The simple answer is no. Not that you’d know that if you base your opinion solely on that of the English media. In the last decade, as Sky has pumped millions and millions of pounds in the English game, the Premier League has become the self-professed ‘best league in the world’, and the players that made up the English national squad is the ‘Golden Generation’.
And even up until last year’s World Cup finals, when most of the ‘Golden Generation’ were in their 30s, the English media were proclaiming that England were a great team. Yes, they had eased into the finals after dropping only 3 points in the qualifying stage, but they had lost friendly matches against Brazil and Spain during that campaign, although they also drew in Holland and beat Germany in Berlin.
A great example of the media’s arrogance came during the friendly against Spain in Valencia. As Spain eased to a 2-0 victory, the English commentator was happily working out that David Beckham would equal Peter Shilton’s cap tally if he played in every England match up to and including the World Cup final.
When the draw for the World Cup groups was made, The Sun infamously ran a front page story with the headline: England, Algeria, Slovenia, Yanks – E.A.S.Y. Of course, England subsequently struggled to draws against the USA and Algeria, before narrowly defeating Slovenia 1-0 in the final group game. But even as England struggled in their first two games, ITV and the BBC were pointing out how ‘easy’ England’s passage to the semi-finals would be if they won their group. As it turned out, the USA scored a dramatic late winner against Algeria to top the group, leaving England to face their old rivals Germany in the second round.

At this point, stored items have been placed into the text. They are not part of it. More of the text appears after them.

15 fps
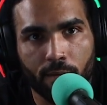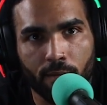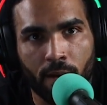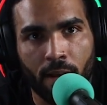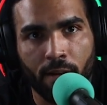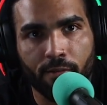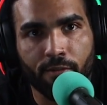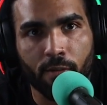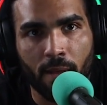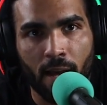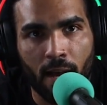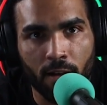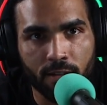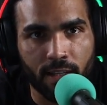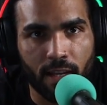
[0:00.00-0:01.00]
right, from the
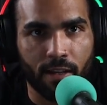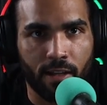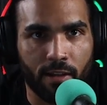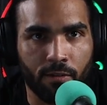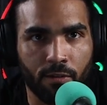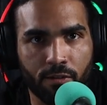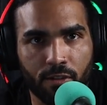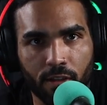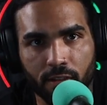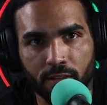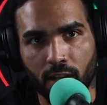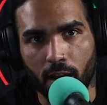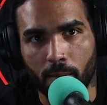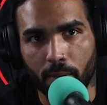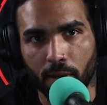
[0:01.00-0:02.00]
outside in, you see this
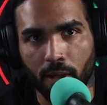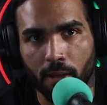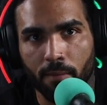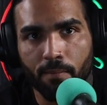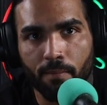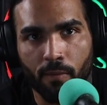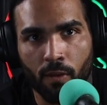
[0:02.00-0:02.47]
company.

Inevitably, the media went into overdrive, and in the build up to the game, Gary Lineker and the BBC pundits fell over themselves pointing out how much better England were than Germany, incredibly going as far as to claim that ‘no-one in the Germany team would get a start for England’. Imagine their surprise when the final whistle blew, and Germany had comprehensively beaten England 4-1.

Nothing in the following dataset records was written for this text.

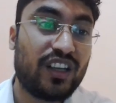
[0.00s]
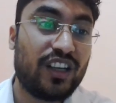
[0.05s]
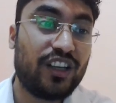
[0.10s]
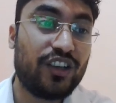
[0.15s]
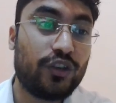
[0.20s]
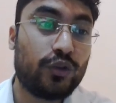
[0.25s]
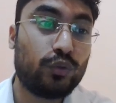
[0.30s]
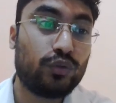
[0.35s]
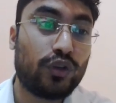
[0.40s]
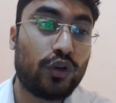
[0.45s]

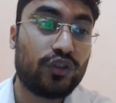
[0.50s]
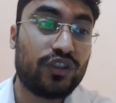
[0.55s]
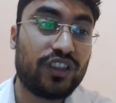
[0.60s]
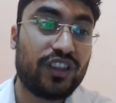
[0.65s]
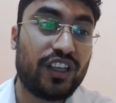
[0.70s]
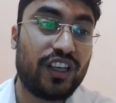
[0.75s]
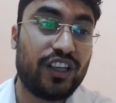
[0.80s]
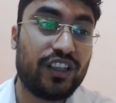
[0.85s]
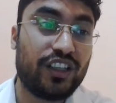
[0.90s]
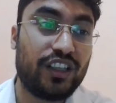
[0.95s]
In
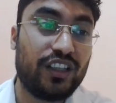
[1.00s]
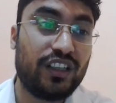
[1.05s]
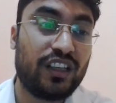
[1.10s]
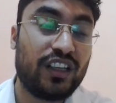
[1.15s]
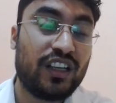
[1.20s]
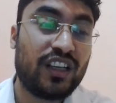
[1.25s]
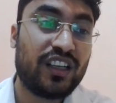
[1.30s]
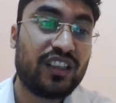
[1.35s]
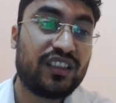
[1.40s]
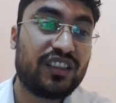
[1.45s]

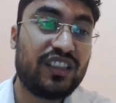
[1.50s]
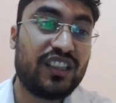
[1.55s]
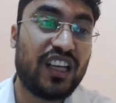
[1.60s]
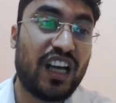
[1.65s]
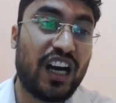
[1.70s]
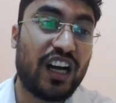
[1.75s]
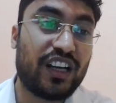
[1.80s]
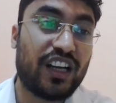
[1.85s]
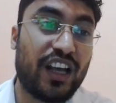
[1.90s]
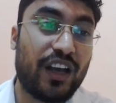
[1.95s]
2018,
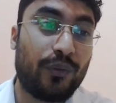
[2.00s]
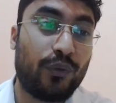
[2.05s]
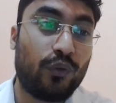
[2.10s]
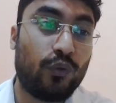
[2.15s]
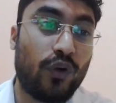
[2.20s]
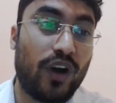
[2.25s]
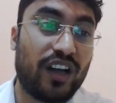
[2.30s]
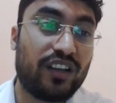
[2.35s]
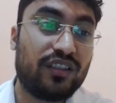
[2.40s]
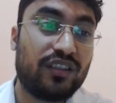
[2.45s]
CRF
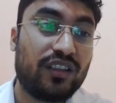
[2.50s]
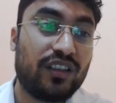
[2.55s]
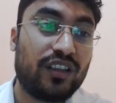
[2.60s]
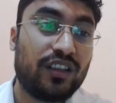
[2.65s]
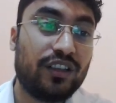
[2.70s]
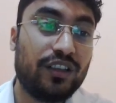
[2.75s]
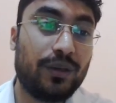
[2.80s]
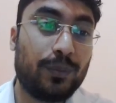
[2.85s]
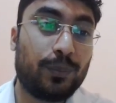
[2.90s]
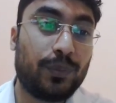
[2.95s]
was
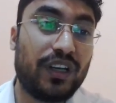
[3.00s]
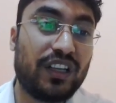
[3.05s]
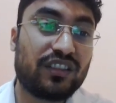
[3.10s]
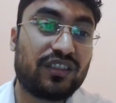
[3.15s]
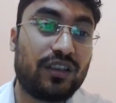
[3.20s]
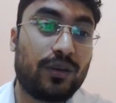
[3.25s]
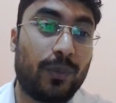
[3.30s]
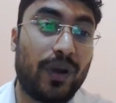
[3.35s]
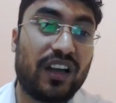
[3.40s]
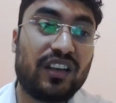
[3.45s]

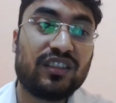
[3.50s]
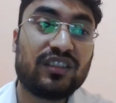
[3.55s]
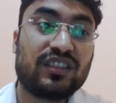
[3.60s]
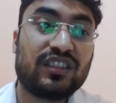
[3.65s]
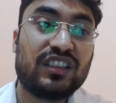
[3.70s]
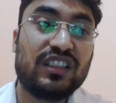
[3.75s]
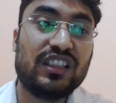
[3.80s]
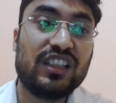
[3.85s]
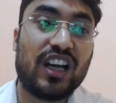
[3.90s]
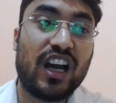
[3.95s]
replaced by
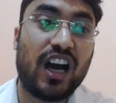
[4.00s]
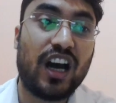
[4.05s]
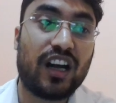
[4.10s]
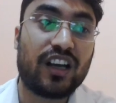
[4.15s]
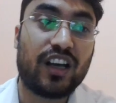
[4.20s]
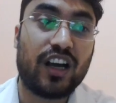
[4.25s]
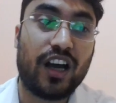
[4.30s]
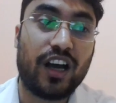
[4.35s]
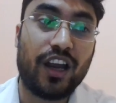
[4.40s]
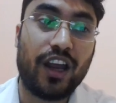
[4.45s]

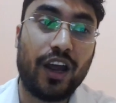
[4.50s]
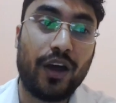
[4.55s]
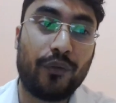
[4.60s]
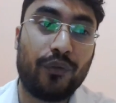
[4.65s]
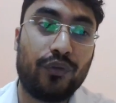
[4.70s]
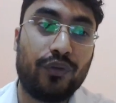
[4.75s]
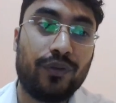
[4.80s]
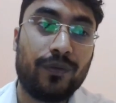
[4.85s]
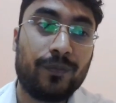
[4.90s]
CRIF,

The blame for the sub-par performances fell squarely on the head of Fabio Capello . Questions were asked of his tactics, and there were even doubts about how good a manager he actually is. That he’d won 7 Serie A titles with three different teams, La Liga twice in two different spells with Real Madrid, and the Champions League with AC Milan wasn’t enough, he’d failed to win the World Cup with England’s Golden Generation!
That is not to say that England are a bad team. Capello does have quality to choose from, but few if any of the players he can pick would be considered amongst the top three in the world in their position. But you can expect the hype towards the 2012 European Championships to grow when England cement their place in the finals. As defending champions, Spain will go into the tournament as favourites, Holland and Germany will be contenders, and the French and Italians will look to put horrific World Cups behind them.
But despite this, England will still expect, and will still find themselves at a loss to explain what they perceive as an early exit, should England fail to reach the final.